Azteca
comme ton épouse ?
— Oui, pour les apparences. Inutile de leur révéler que tu n’es
que ma belle-sœur. A notre âge, le fait que nous prenions des chambres séparées
ne suscitera pas d’étonnement.
— A notre âge ! » explosa-t-elle soudain. Mais elle se
calma aussitôt et murmura :
« Bien sûr, on ne dira rien. Ta belle-sœur est à ta disposition.
Pourtant, Seigneur mon frère, tu m’avais précédemment donné l’ordre de ne pas
quitter Nochipa. Si je viens avec toi, que deviendra-t-elle ?
— C’est vrai, père, que deviendrai-je ? me demanda ma fille
en me tirant par le manteau. Est-ce que je viens avec vous, moi aussi,
père ?
— Non, tu resteras ici, mon enfant. Je ne pense pas rencontrer des
difficultés en chemin, mais on ne sait jamais. Ici, tu es en sécurité. La
présence des prêtres est suffisante pour décourager quiconque de vous attaquer.

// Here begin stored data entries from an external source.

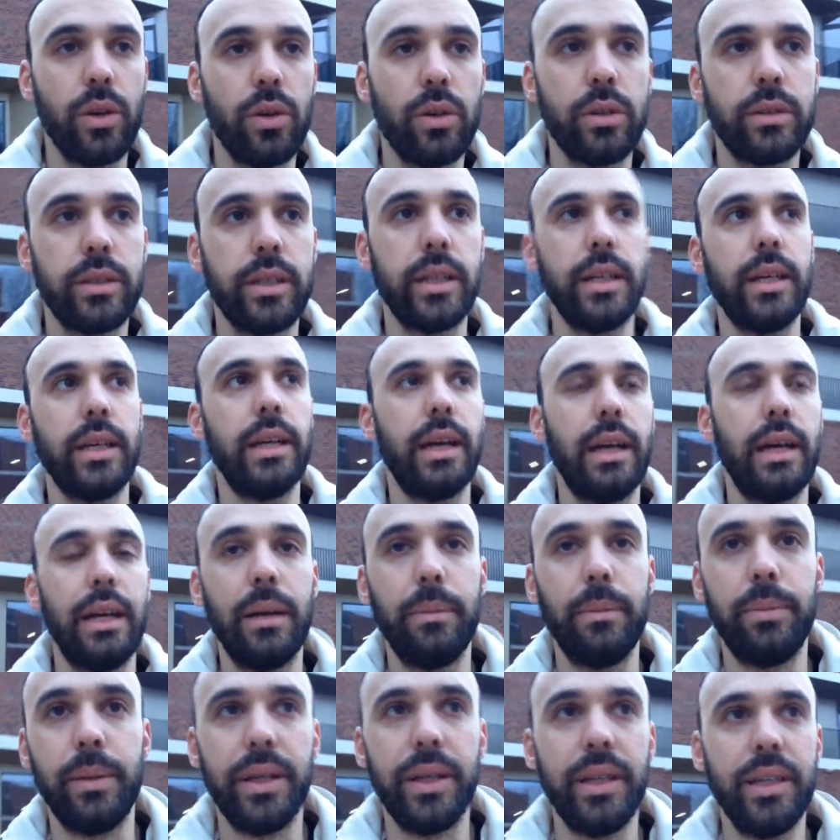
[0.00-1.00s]
oltre
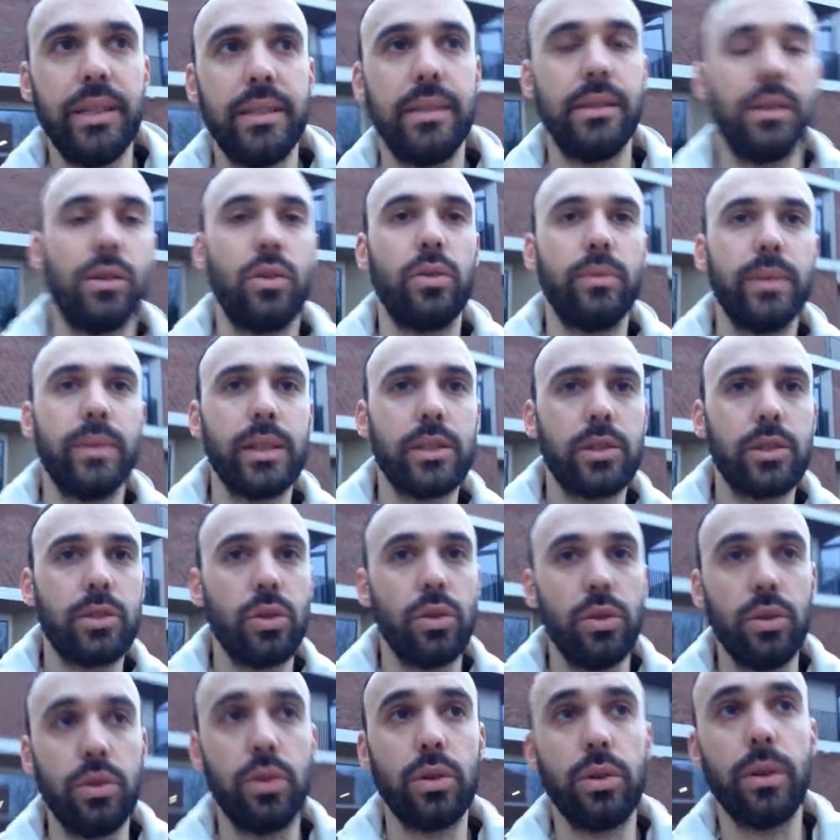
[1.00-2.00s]
alla perizia come al
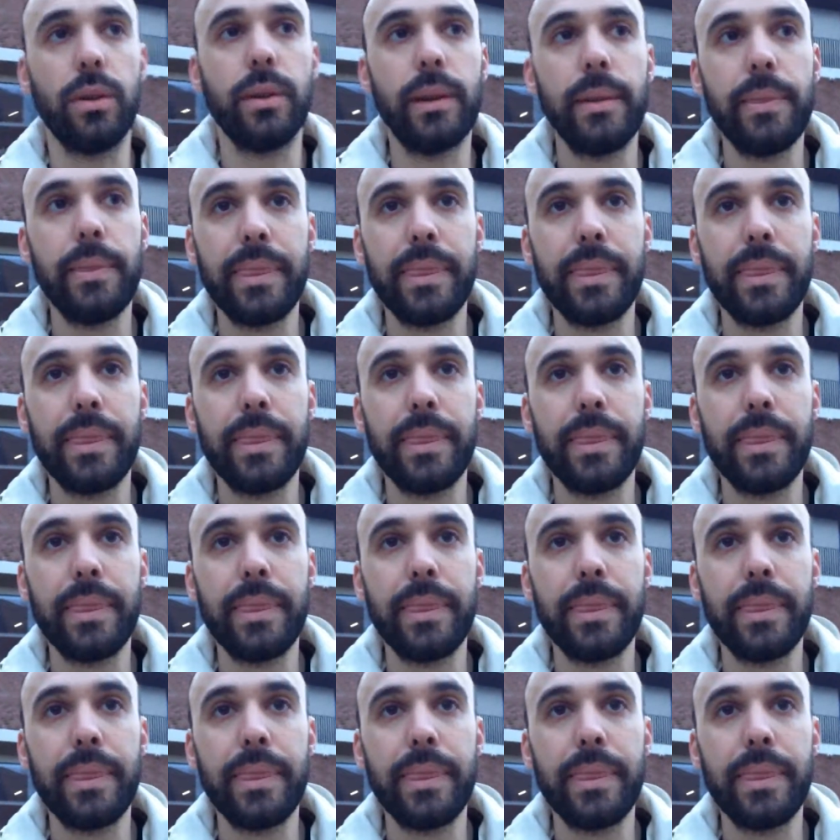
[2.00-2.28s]
solito,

Tu cours moins de danger ici que sur la grand-route, Nochipa, et nous serons
bientôt de retour. »
Elle avait l’air si déçu que j’ajoutai :
« Quand je reviendrai, nous aurons tout notre temps et je te
promets de te faire visiter le pays. Nous partirons tous les deux, Nochipa,
libres et légers comme deux oiseaux.
— Oh, oui, ce sera encore mieux, fit-elle en s’illuminant. Rien
que toi et moi. Je veux bien rester ici, père, et le soir, quand les hommes
seront fatigués par leur journée de travail, je leur ferai oublier leur
lassitude en dansant pour eux. »
Bien que nous fussions débarrassés de la caravane des colons, il nous
fallut cinq bonnes journées pour atteindre Teohuacan. Je me souviens que nous
fûmes très aimablement accueillis par le chef et son épouse, mais je ne me
rappelle pas leur nom, ni combien de jours nous fûmes leurs hôtes dans
l’édifice bien délabré qu’ils appelaient palais. J’ai encore en mémoire les
paroles que m’adressa le chef : « Ces terres que vous avez occupées,
Chevalier-Aigle Mixtli, sont parmi les plus belles et les plus fertiles de
notre pays, mais, s’empressa-t-il d’ajouter, nous n’avons personne pour les
cultiver. Vos colons sont donc les bienvenus. Une nation profite toujours d’un
apport de sang neuf. »
Il poursuivit ainsi longtemps sur le même thème et me remit des cadeaux
en échange de ceux que je lui avais apportés de la part de Motecuzoma. On nous
traita princièrement et nous dûmes nous forcer à avaler cette horrible eau
minérale dont les Teohuacana sont si fiers, en nous léchant les babines pour
leur faire croire que nous nous régalions. Je remarquai quelques sourcils qui
se relevaient quand je demandai deux chambres pour Béu et moi. Pourtant, j’ai
le vague souvenir qu’elle est venue me voir une nuit. Elle m’a dit quelque
chose, elle m’a supplié. Je lui ai répondu très durement ; elle m’a
implore. Je crois que je l’ai giflée, mais je ne me rappelle plus…
Non, Seigneur scribe, ne me regardez pas comme ça. Je ne suis pas en
train de perdre brusquement la mémoire. Toutes ces choses sont restées obscures
pour moi, parce qu’un autre événement est survenu peu après qui a laissé une
telle marque dans mon souvenir qu’il a occulté tout ce qui s’était passé juste
avant. Je me souviens que nous avons quitté nos hôtes après maintes salutations
et que toute la population était venue dans la rue pour nous acclamer. Seule
Béu n’avait pas l’air heureuse du succès de notre ambassade. Il me semble qu’il
nous a fallu aussi cinq jours pour revenir…
Le jour tombait quand nous arrivâmes au bord de la rivière sur la rive
opposée à Yanquitlan. Très peu de huttes paraissaient avoir été construites
depuis notre départ, mais il devait y avoir une autre fête en cours, car on
voyait plusieurs feux flamber très haut et très fort, bien que la nuit ne fût
pas encore tout à fait installée.
Au lieu de passer tout de suite sur l’autre rive, nous nous arrêtâmes
un moment pour écouter les cris et les rires qui nous parvenaient et jamais ces
manants ne nous avaient semblé aussi joyeux. Soudain, un homme surgit de la
rivière. En nous apercevant, il accourut en pataugeant dans l’eau et me salua
respectueusement :
« Mixpantzinco ! En votre auguste présence. Soyez le
bienvenu au village, Chevalier-Aigle. Nous avions peur que vous manquiez toute
la cérémonie.
— Quelle cérémonie ? fis-je. Je ne connais aucune cérémonie
où les participants doivent se mettre à l’eau.